From my knowledge of force of tension, it is an upward force exerted by a string/rope on an object when its pulled upwards by it. Hence, it made more sense why the lighter mass experiences force of tension as it actually is being pulled upwards by the string connected to the heavier mass. Heavier mass isnt being shown as being pulled by the string, but the lighter mass opposes it from going down freely and probably that way it's exerting force of tension on it.

Agreed

 

[Clark20]

Need help with this question.

 

[Hamnah Zahoor]

Need help with this question.

T - m1g = m1(a)
T = m1(a) + m1g -------(1)

m2g - T = m2(a)
T = m2g -m2(a) --------(2)

placing both equations equal to each other
m1a + m1g = m2g - m2a
m1a + m2a = m2g - m1g
(m1 + m2 )a= (m2-m1) g
a = (m2-m1)g/(m1+m2)

As the question asks about the rate provided by the energy thus,
P = Fv
P = (ma) v

As in the whole system the elevator is going upwards against gravity thus acceleration is negative
P = m(-a)v
P = (m1 + m2)(-(m2-m1)g/m1+m2)v
cancelling out the common terms
P = -(m2-m1)gv
P = (m1-m2)gv ---------- option D

 

[Hamnah Zahoor]

Need help with this question.

If you want a different approach to the answer then visit the following website:

http://physics-ref.blogspot.com/2015/03/physics-9702-doubts-help-page-90.html

 

[Clark20]

T - m1g = m1(a)
T = m1(a) + m1g -------(1)

m2g - T = m2(a)
T = m2g -m2(a) --------(2)

placing both equations equal to each other
m1a + m1g = m2g - m2a
m1a + m2a = m2g - m1g
(m1 + m2 )a= (m2-m1) g
a = (m2-m1)g/(m1+m2)

As the question asks about the rate provided by the energy thus,
P = Fv
P = (ma) v

As in the whole system the elevator is going upwards against gravity thus acceleration is negative
P = m(-a)v
P = (m1 + m2)(-(m2-m1)g/m1+m2)v
cancelling out the common terms
P = -(m2-m1)gv
P = (m1-m2)gv ---------- option D

What power are we asked to calculate in the question?

Also, can you please explain how you used the formula P=fv?

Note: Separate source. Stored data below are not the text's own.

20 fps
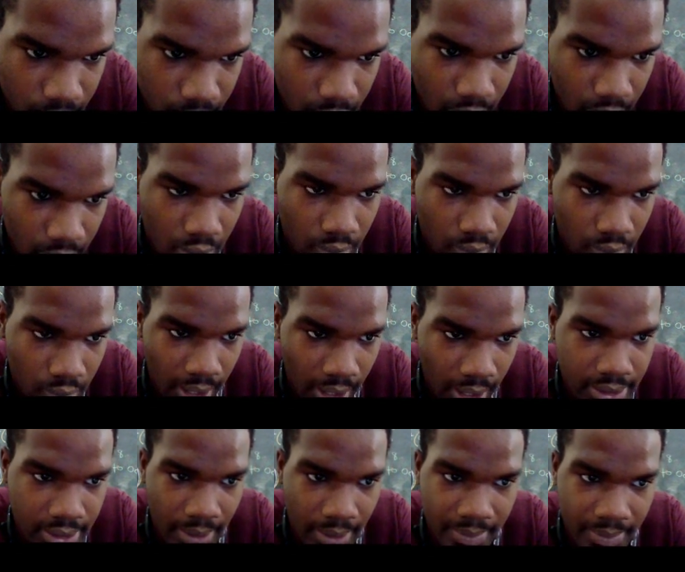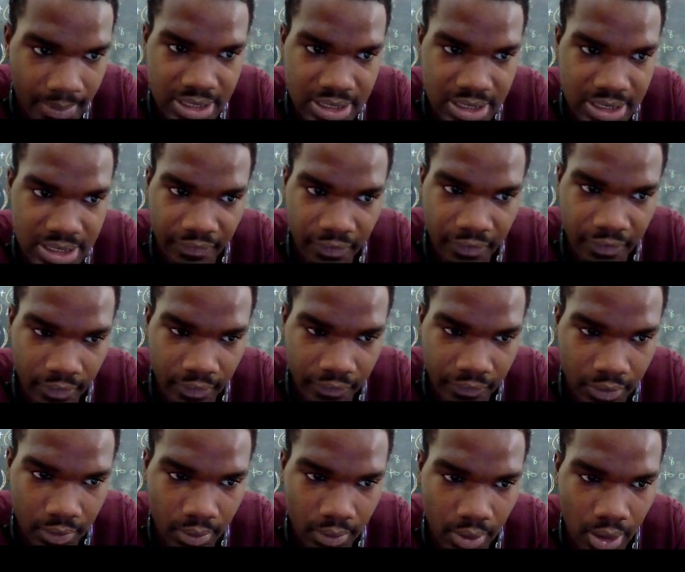Right? That means it's a front
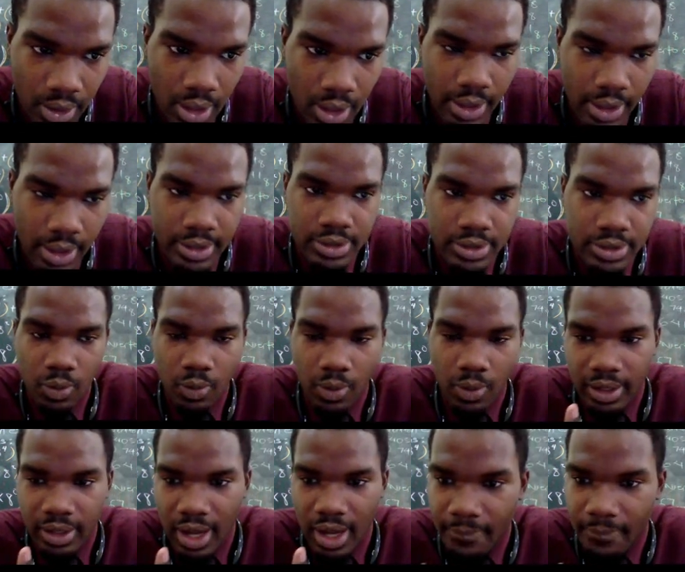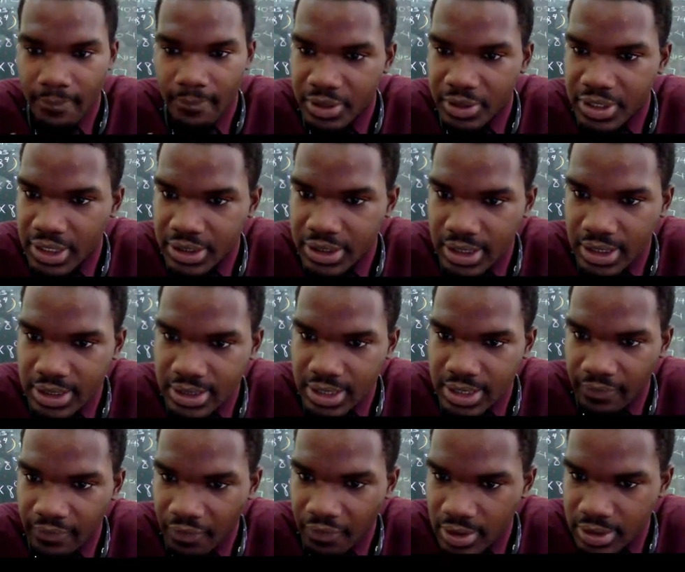view. So what projection is that?
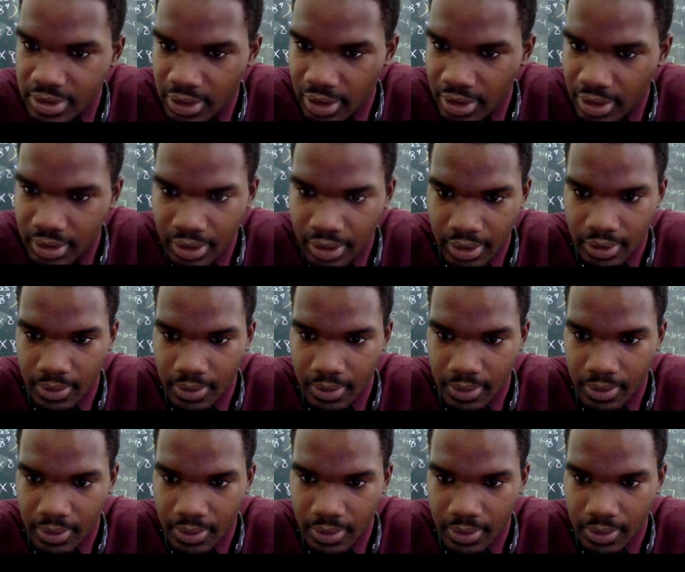First or third?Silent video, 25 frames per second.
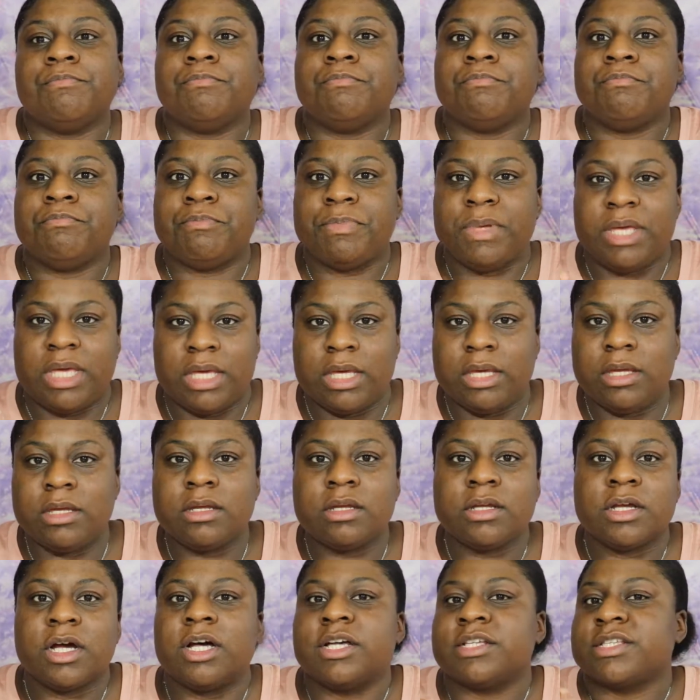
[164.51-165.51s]
meet
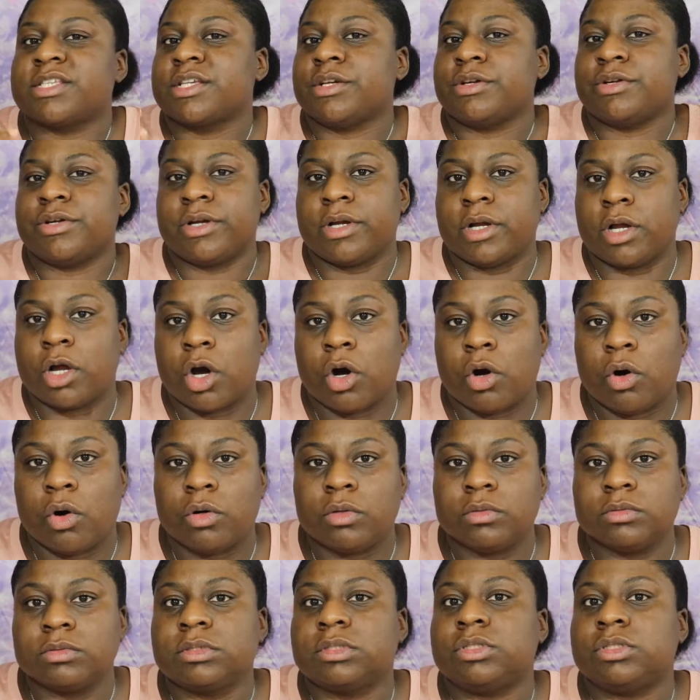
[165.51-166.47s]
a certain goal,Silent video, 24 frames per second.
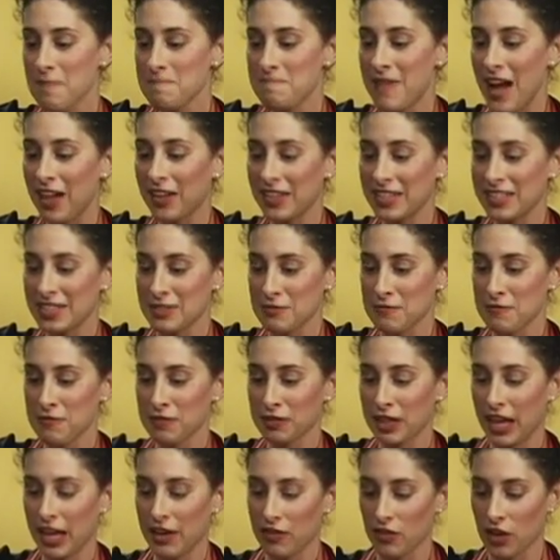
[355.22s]
and
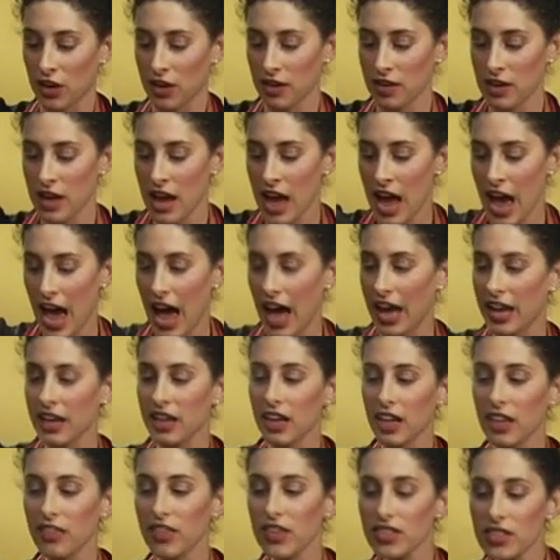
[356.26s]
flavor. And
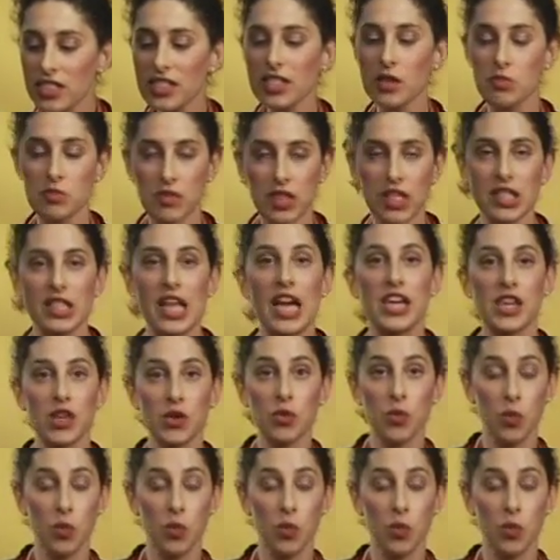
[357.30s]
this is something that youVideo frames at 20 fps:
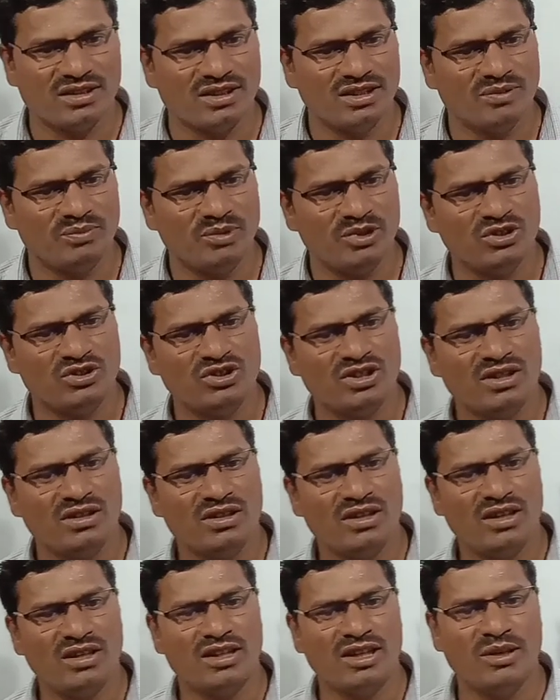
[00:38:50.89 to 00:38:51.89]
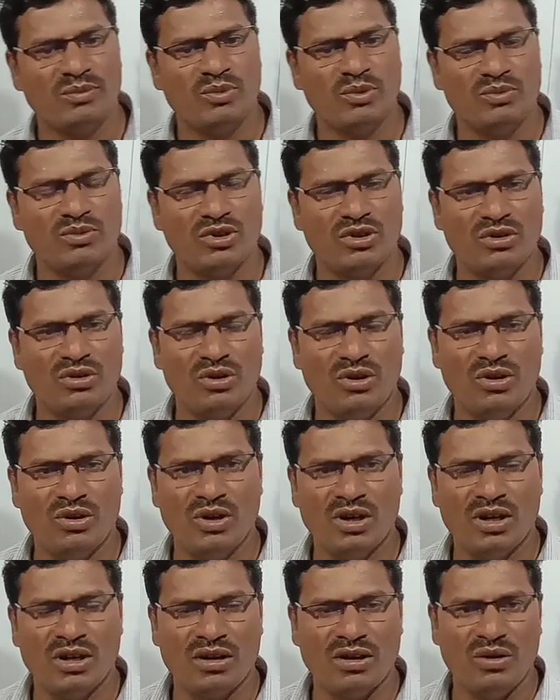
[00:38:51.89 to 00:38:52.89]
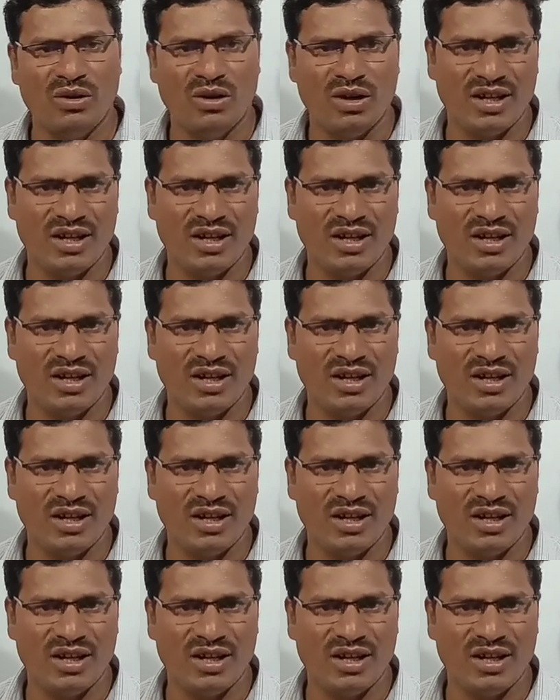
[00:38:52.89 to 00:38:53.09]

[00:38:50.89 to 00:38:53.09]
the single type of the lowerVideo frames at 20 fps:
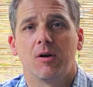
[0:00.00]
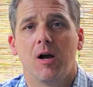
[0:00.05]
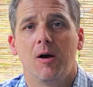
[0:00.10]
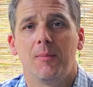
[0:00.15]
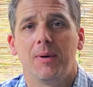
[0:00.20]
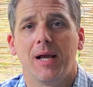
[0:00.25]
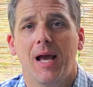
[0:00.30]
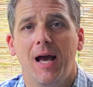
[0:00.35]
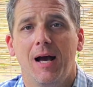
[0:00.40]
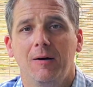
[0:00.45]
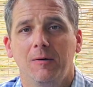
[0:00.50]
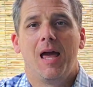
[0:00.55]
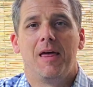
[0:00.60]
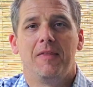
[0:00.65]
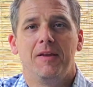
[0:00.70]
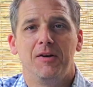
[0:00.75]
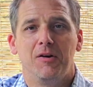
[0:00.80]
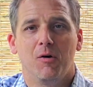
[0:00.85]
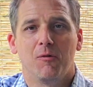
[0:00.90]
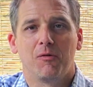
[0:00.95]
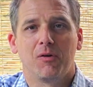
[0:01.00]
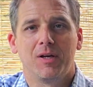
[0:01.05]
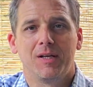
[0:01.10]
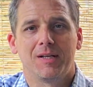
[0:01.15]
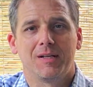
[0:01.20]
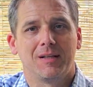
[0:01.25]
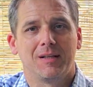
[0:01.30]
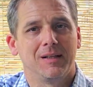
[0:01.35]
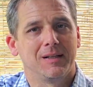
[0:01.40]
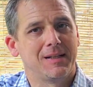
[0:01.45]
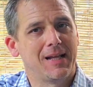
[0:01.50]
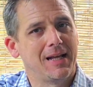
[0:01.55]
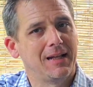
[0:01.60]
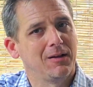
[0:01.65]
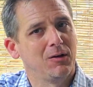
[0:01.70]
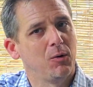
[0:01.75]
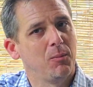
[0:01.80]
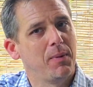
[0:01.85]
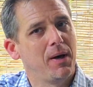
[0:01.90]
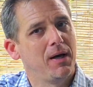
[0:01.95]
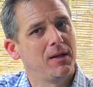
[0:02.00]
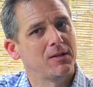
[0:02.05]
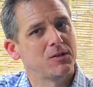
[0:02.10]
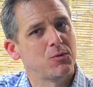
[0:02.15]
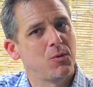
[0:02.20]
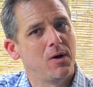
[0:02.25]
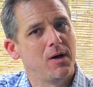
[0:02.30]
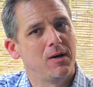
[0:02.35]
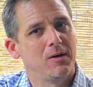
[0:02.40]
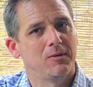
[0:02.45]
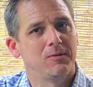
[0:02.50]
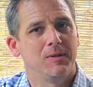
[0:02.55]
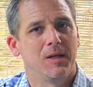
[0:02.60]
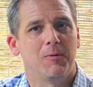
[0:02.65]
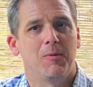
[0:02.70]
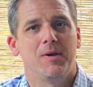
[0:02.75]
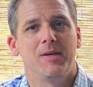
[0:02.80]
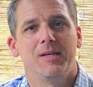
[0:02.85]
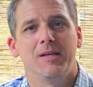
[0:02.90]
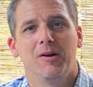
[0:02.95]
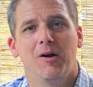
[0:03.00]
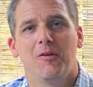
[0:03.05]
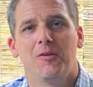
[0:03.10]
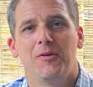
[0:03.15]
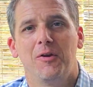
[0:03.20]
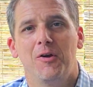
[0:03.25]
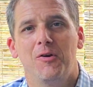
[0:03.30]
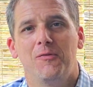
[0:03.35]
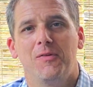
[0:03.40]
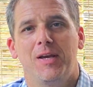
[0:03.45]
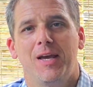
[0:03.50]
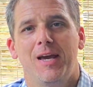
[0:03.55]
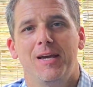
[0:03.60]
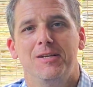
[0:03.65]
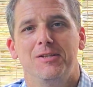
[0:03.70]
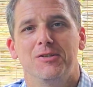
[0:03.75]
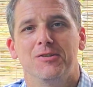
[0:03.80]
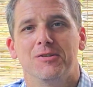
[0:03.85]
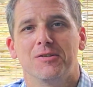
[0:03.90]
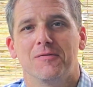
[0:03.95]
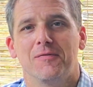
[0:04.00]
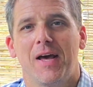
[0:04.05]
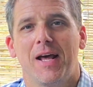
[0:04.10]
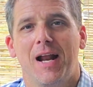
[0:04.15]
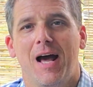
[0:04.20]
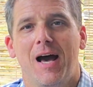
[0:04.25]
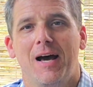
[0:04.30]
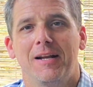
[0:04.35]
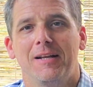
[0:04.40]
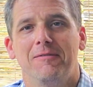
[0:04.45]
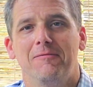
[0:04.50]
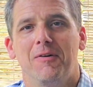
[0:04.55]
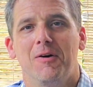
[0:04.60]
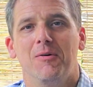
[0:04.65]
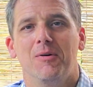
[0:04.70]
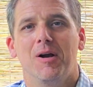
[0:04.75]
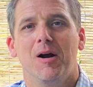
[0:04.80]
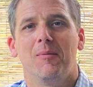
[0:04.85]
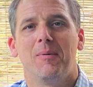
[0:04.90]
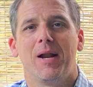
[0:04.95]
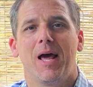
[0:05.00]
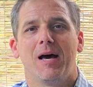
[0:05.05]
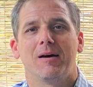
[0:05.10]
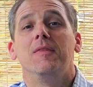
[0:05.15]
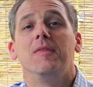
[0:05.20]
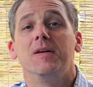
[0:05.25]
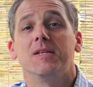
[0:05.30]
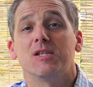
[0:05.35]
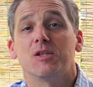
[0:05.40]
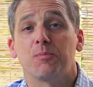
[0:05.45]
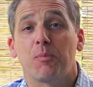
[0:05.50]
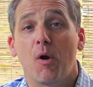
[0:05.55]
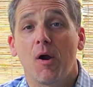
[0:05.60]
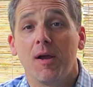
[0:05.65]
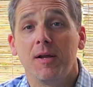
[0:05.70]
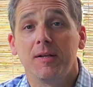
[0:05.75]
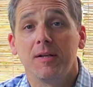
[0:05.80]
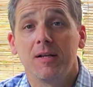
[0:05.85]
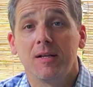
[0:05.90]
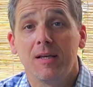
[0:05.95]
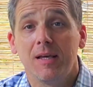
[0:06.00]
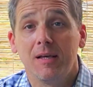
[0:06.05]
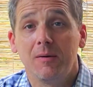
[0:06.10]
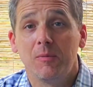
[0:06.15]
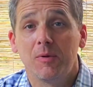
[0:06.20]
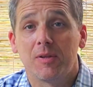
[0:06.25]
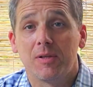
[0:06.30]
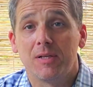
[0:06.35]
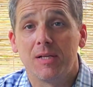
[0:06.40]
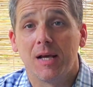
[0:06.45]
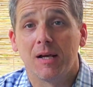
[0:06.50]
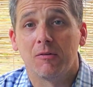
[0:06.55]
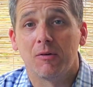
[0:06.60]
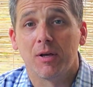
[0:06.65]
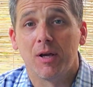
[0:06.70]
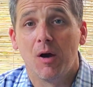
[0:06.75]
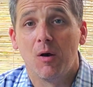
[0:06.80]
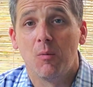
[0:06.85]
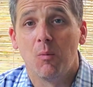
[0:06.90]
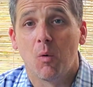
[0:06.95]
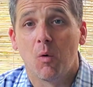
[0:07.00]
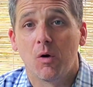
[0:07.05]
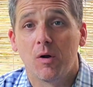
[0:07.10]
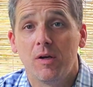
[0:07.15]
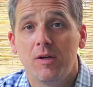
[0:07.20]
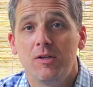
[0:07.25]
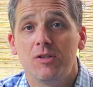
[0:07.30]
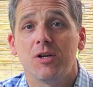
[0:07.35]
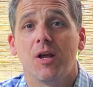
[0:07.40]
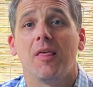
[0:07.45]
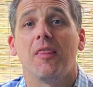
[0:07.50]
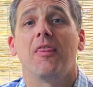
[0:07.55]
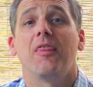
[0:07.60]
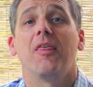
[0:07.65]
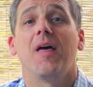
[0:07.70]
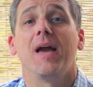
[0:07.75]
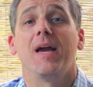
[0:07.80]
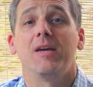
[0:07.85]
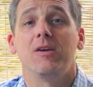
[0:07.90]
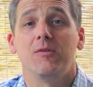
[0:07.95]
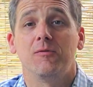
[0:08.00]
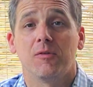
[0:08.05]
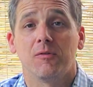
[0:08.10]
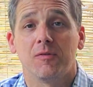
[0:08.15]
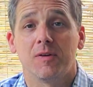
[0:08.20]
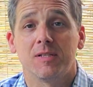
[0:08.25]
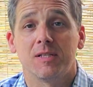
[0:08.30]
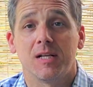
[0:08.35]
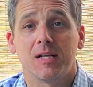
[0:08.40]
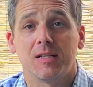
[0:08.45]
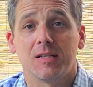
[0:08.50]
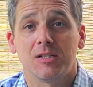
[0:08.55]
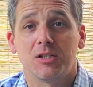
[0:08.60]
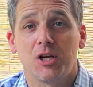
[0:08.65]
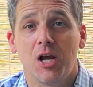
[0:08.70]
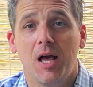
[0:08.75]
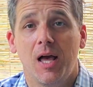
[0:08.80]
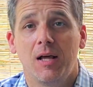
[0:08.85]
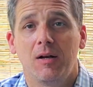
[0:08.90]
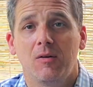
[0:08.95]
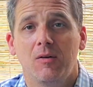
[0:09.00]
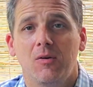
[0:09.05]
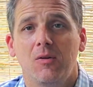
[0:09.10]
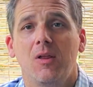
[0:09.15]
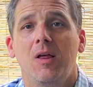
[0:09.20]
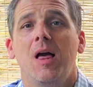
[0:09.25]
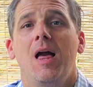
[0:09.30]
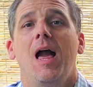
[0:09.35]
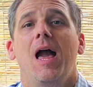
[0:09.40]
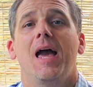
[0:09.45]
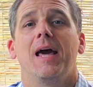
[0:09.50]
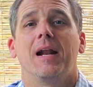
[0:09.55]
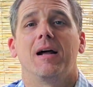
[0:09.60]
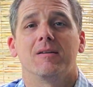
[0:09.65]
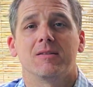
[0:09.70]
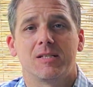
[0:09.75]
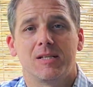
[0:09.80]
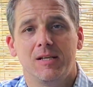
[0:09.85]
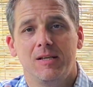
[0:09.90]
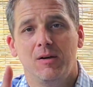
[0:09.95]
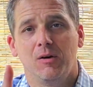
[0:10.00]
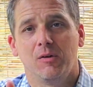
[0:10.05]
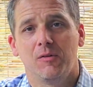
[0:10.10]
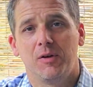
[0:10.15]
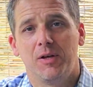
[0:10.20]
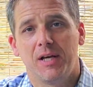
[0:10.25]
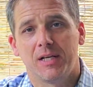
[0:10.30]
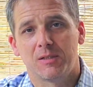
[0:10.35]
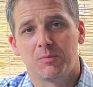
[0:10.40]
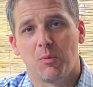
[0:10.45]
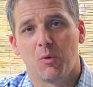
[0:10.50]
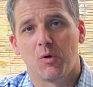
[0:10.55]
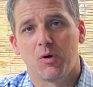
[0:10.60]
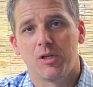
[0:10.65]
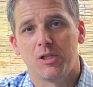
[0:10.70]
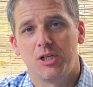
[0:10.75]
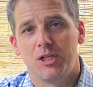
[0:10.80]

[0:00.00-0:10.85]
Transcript: coming out. And then don't forget to click that little bell as well. That way you get all the notifications of that hot info coming out. This is Brandon again with Integrity Home Mortgage. Thank you for visiting the channel, and I'll see you on the next mortgage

Why did you substitute those values?

 

[Hamnah Zahoor]

What power are we asked to calculate in the question?

Power = energy/time
Power is the rate at which energy is transferred
thus, we use the power formula here.

 

[Clark20]

Power = energy/time
Power is the rate at which energy is transferred
thus, we use the power formula here.

We are told to calculate the power of the system/masses.
The formula P=FV is used. What do you substitute for m in (ma×v)?

 

[Hamnah Zahoor]

We are told to calculate the power of the system/masses.
The formula P=FV is used. What do you substitute for m in (ma×v)?

(m1 + m2) ------- total mass

 

[Clark20]

(m1 + m2) ------- total mass

Thank you.

 

[Hamnah Zahoor]

Thank you.

You are welcome

 

[Clark20]

T - m1g = m1(a)

As in the whole system the elevator is going upwards against gravity thus acceleration is negative
P = m(-a)v
P = (m1 + m2)(-(m2-m1)g/m1+m2)v
P = (m1-m2)gv ---------- option D

Sorry, but can you please explain this bit again. Why are we considering the direction of acceleration of just the elevator when we are calculating the power of not just the elevator, but the combined power of both the masses/power of the system.

 

[Hamnah Zahoor]

Sorry, but can you please explain this bit again. Why are we considering the direction of acceleration of just the elevator when we are calculating the power of not just the elevator, but the combined power of both the masses/power of the system.

Oh!!! .......yes you are right I made a mistake there.